* _ASSIGNMENT_
Only the lines from the one bearing "[00:00:00.00 to 00:00:01.00]" through the end of the listing belong in your response, restated word for word and without pictures.

* _EXCERPTED DATA_
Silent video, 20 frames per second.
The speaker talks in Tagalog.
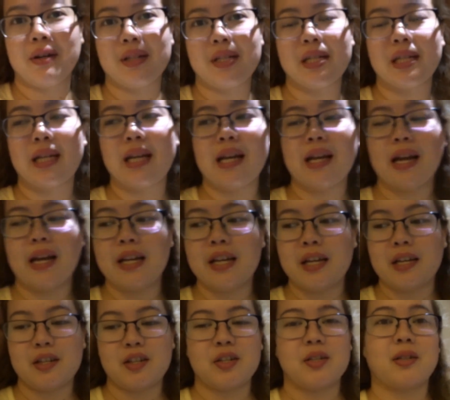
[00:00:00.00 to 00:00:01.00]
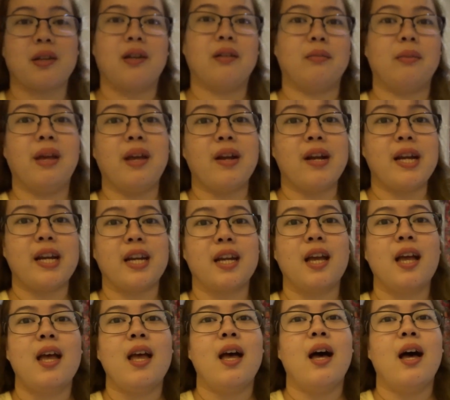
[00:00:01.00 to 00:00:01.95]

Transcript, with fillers: Kasi nga, I just got married.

* _WORKED SOLUTION_
[00:00:00.00 to 00:00:01.00]
[00:00:01.00 to 00:00:01.95]

Transcript, with fillers: Kasi nga, I just got married.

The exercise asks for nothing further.